高雄では一晩武官府に御勅諭を預け、翌朝受け取り鉄道で台北に向かった。乗車は白線の一等展望車で、ホテルの気分を味わいながら台北へ到着、駅では駅長が出迎え、御真影到着のアナウンスで衆人最敬礼の中を貴賓室に案内され、暫時休憩の後、武官府差し回しの車に乗り、武官府へ赴き御勅諭を預けて後、二人で旅館に一泊。翌朝飛行便で上海経由福岡へ。福岡から鉄道で呉着。副官室へ出頭、御勅諭返納の旨を届けると、「これを参考にしたまえ」と出されたのが衣笠(昭和十七年沈没)の始末書であった。私は「昭和十九年十月二十六日の戦闘において、艦沈没のため汚損し恐懼(きょうく)に堪えず」と書いて提出した。

(後記)

 駆逐艦に御勅諭を奉置する件はいつから始められ、いつ取り止められたか、海軍例規でも調べるか、宮内庁にでも聞けば、判ると思うが、それほどする暇も無いのが現状である。

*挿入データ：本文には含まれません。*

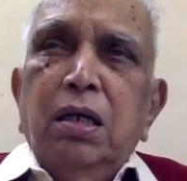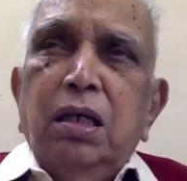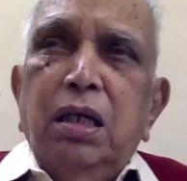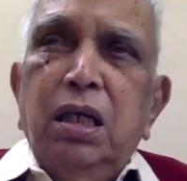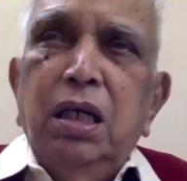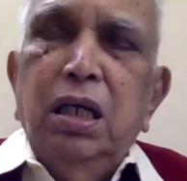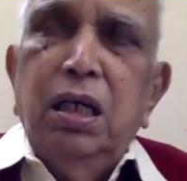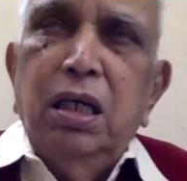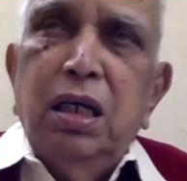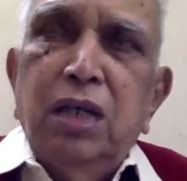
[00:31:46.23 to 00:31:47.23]
he
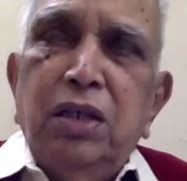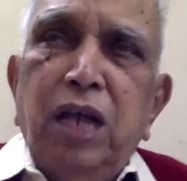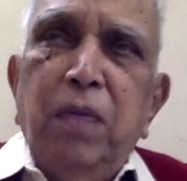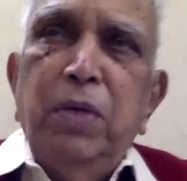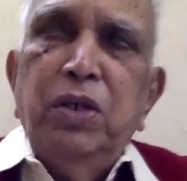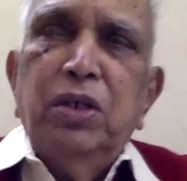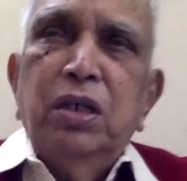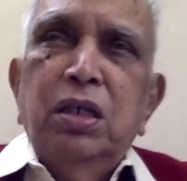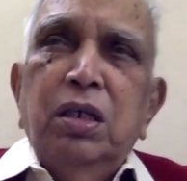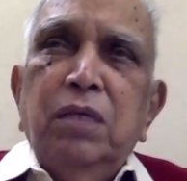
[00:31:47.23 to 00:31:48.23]
established
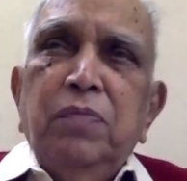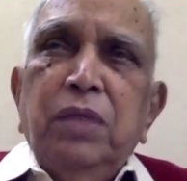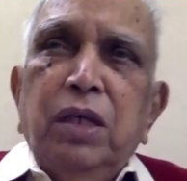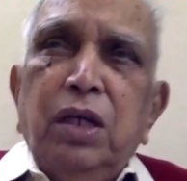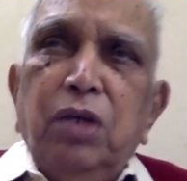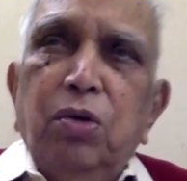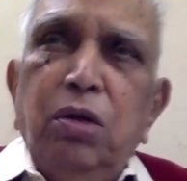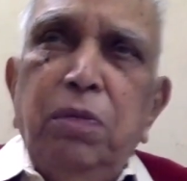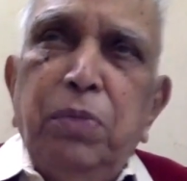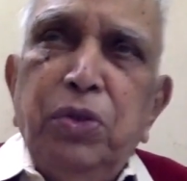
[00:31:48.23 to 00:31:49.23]
his
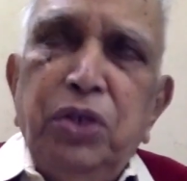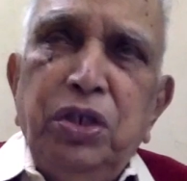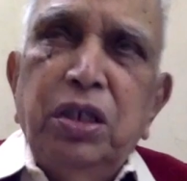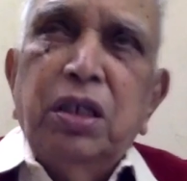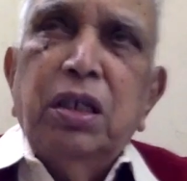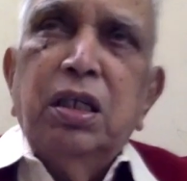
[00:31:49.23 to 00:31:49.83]
own position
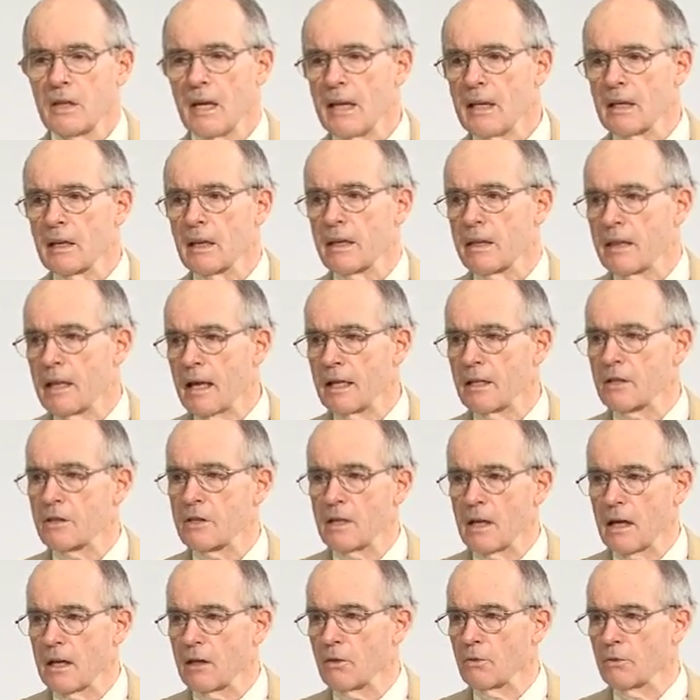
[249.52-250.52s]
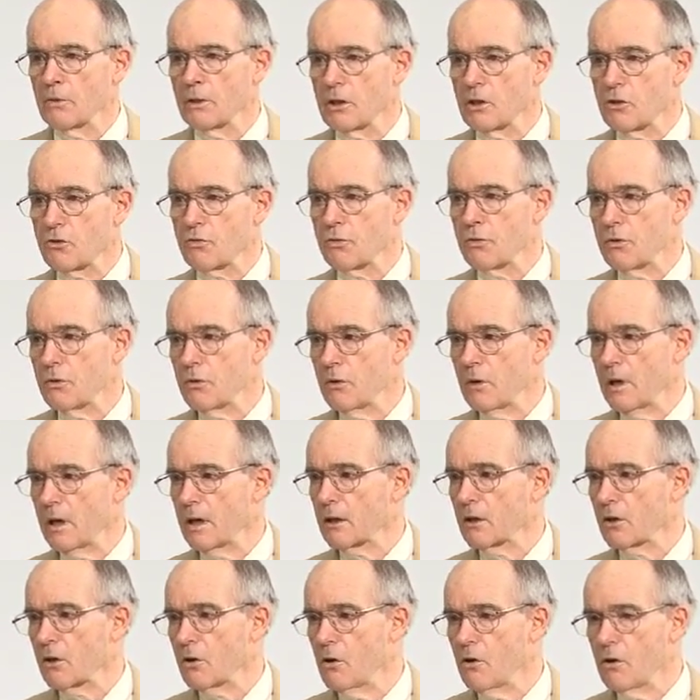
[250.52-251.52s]
Sadly, that is not only
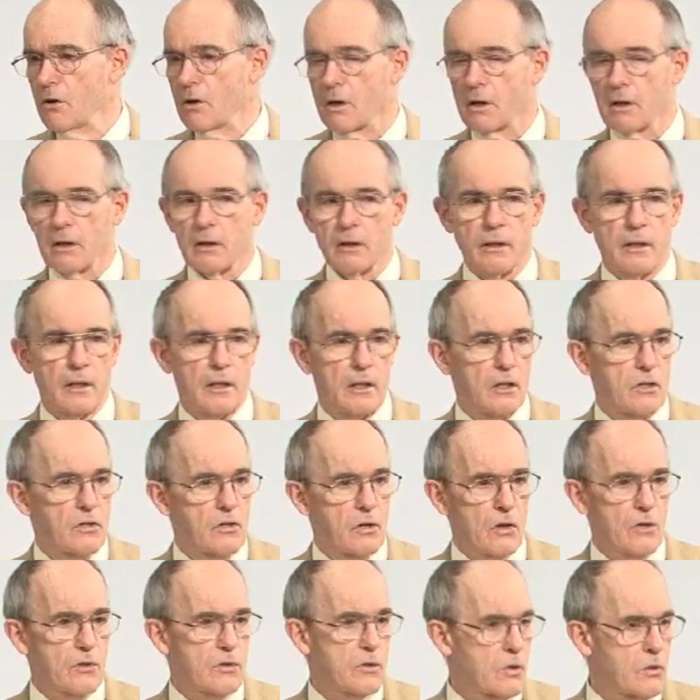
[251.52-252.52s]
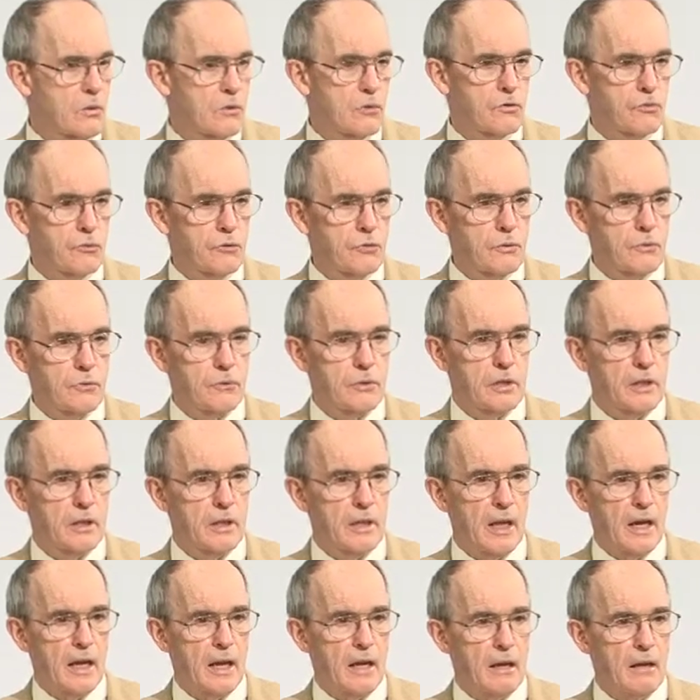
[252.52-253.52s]
true at Corinth, it is also true
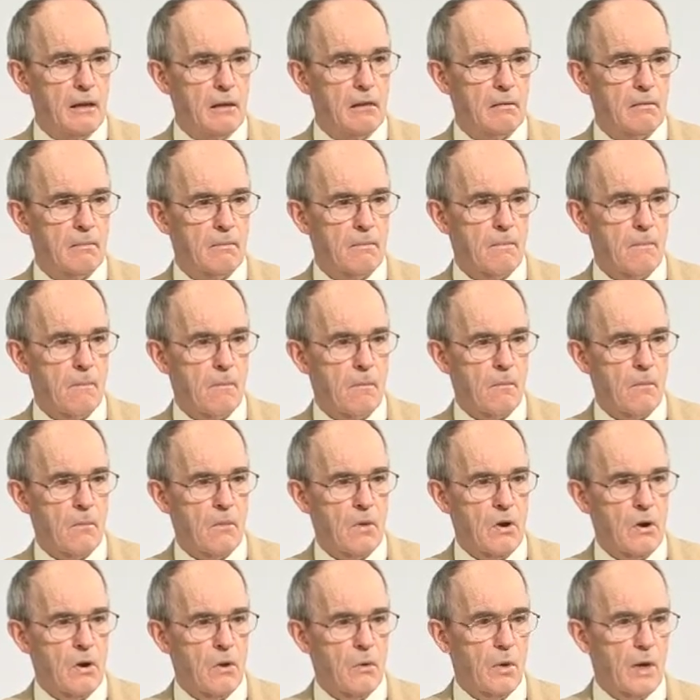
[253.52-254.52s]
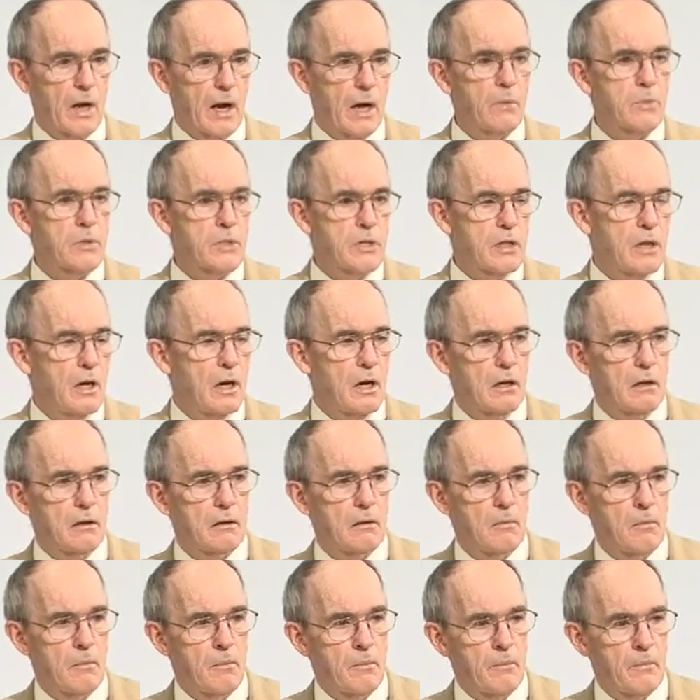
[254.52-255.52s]
today. When I was
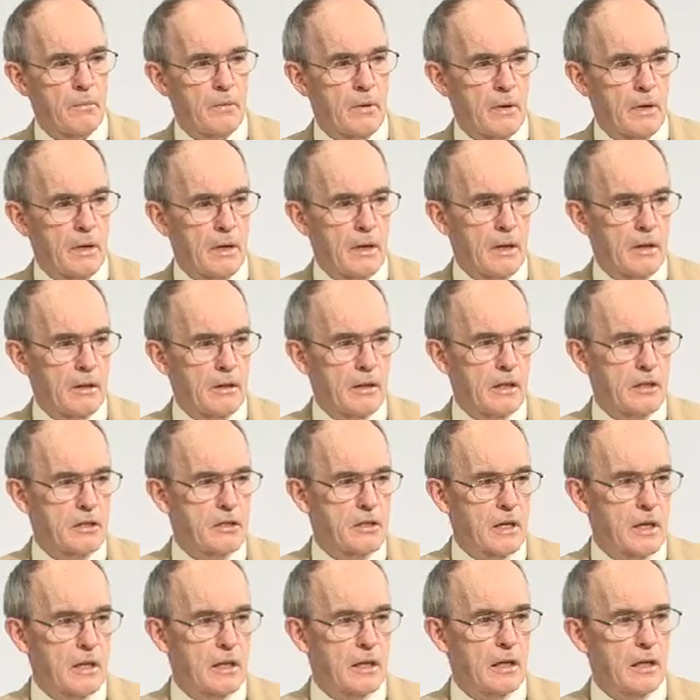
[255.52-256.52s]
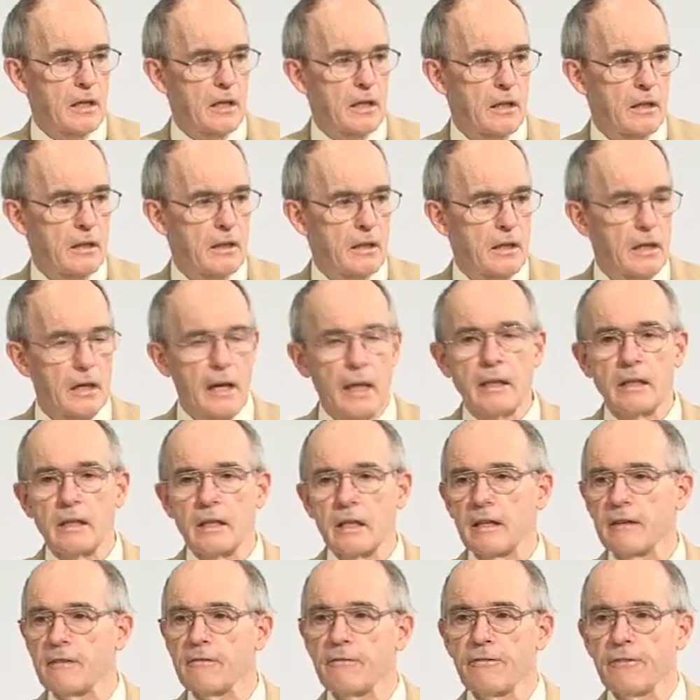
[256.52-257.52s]
young, they said in the
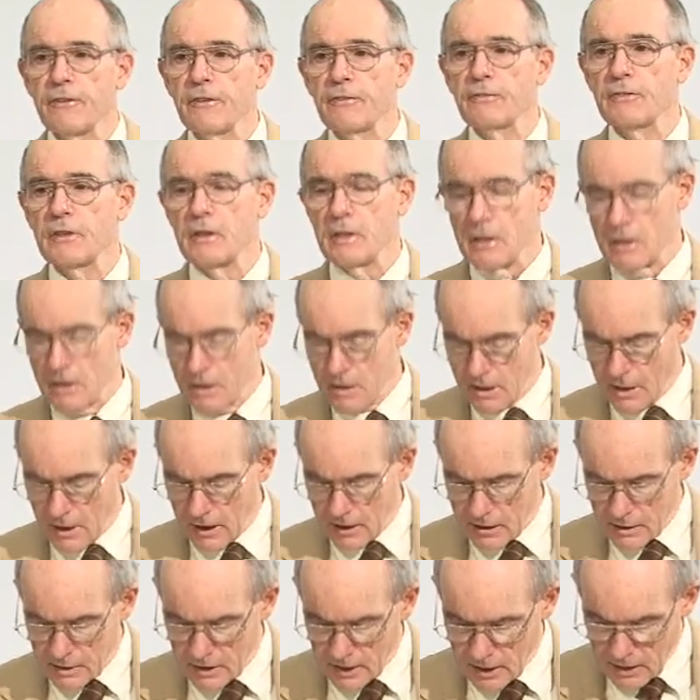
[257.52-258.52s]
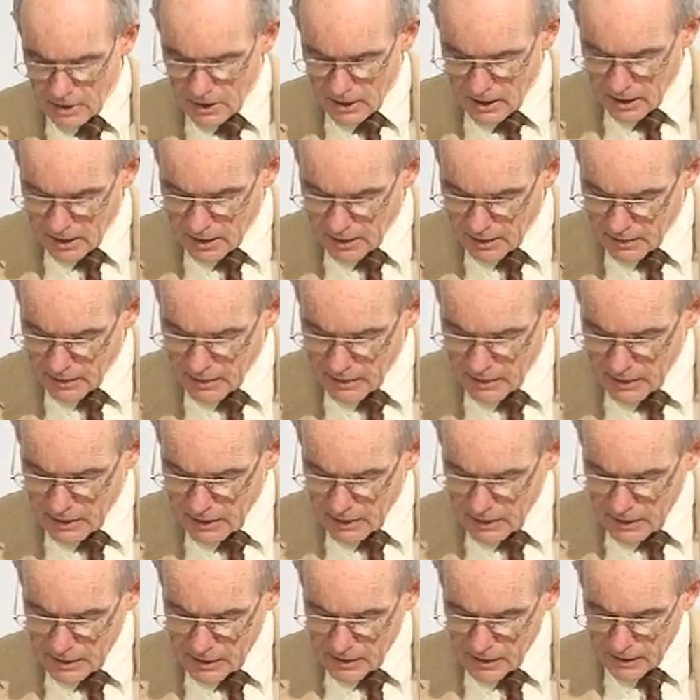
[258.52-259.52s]
1950s that the, uh,
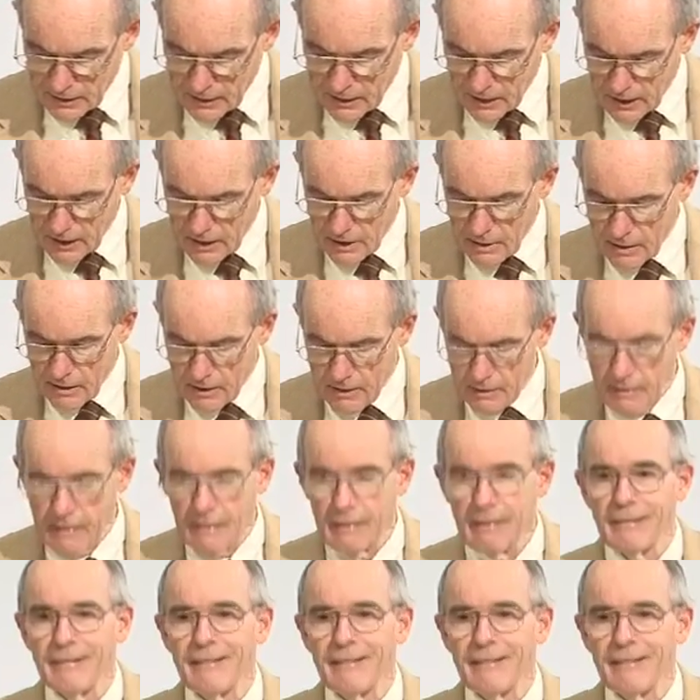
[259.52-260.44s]
that the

 衣笠の提出者が艦長、副長でなく、高射指揮官とか書いてあったので、戦死者多数のためかと思われるが、機会があれば聞いて見たいと思う。

 広岡さんも、私も次の配置が決まらず、つきが落ちたような気分の時だったので、いろいろ話をし、楽しい思い出となった。

 広岡さんのあだ名が「天皇」であったとあとから聞いて、何でも出来る人だったのだと分かった。

 特進の人の逸話で思い出すのは、特進水雷の三沢少佐で、私の亡くなった家内の友達が三沢さんの次女で仲良しであった関係から、お会いしたことがあるが、終戦後、水雷科の特務士官に聞いた逸話に次のものがあった。

 「三沢氏が高等科学生に講義していた時、学生に英語で野次られたところ、英語の方がよければと言って英語で講義をされ、学生が謝ったという。」